• **TASK GOAL**
Copy each line of the records that holds the string "frames".

• **ENTRIES SHOWN**

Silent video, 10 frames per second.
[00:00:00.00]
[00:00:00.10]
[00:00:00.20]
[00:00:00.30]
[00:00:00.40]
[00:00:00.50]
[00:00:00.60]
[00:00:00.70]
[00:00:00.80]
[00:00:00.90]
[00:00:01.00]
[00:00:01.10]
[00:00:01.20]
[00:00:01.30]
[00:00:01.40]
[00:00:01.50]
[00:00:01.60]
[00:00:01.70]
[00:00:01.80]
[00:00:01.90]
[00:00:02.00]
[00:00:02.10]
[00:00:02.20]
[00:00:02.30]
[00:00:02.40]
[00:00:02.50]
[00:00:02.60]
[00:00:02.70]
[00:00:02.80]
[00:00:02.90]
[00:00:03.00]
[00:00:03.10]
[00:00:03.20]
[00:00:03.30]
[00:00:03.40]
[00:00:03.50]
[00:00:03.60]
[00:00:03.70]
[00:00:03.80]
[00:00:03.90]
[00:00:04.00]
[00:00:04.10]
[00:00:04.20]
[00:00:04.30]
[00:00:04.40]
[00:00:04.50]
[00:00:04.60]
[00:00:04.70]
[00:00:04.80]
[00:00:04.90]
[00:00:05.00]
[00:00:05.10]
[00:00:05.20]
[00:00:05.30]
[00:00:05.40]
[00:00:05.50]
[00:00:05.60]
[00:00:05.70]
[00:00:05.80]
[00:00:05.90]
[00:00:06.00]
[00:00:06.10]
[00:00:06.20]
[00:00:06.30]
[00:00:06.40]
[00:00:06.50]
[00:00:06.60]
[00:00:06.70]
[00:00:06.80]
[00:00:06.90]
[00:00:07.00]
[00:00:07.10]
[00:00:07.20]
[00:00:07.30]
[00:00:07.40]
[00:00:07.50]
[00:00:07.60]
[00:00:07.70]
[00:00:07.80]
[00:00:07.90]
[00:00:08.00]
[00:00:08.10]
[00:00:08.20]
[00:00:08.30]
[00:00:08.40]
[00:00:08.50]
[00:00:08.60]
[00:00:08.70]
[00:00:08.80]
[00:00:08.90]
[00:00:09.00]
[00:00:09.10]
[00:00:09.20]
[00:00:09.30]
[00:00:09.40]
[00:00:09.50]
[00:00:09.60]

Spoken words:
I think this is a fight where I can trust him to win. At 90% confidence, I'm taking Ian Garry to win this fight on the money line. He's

==

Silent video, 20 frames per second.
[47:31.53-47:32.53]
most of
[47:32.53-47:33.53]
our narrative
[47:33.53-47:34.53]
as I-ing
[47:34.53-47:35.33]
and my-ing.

• **ANSWER FOR THIS EXERCISE**
Silent video, 10 frames per second.
Silent video, 20 frames per second.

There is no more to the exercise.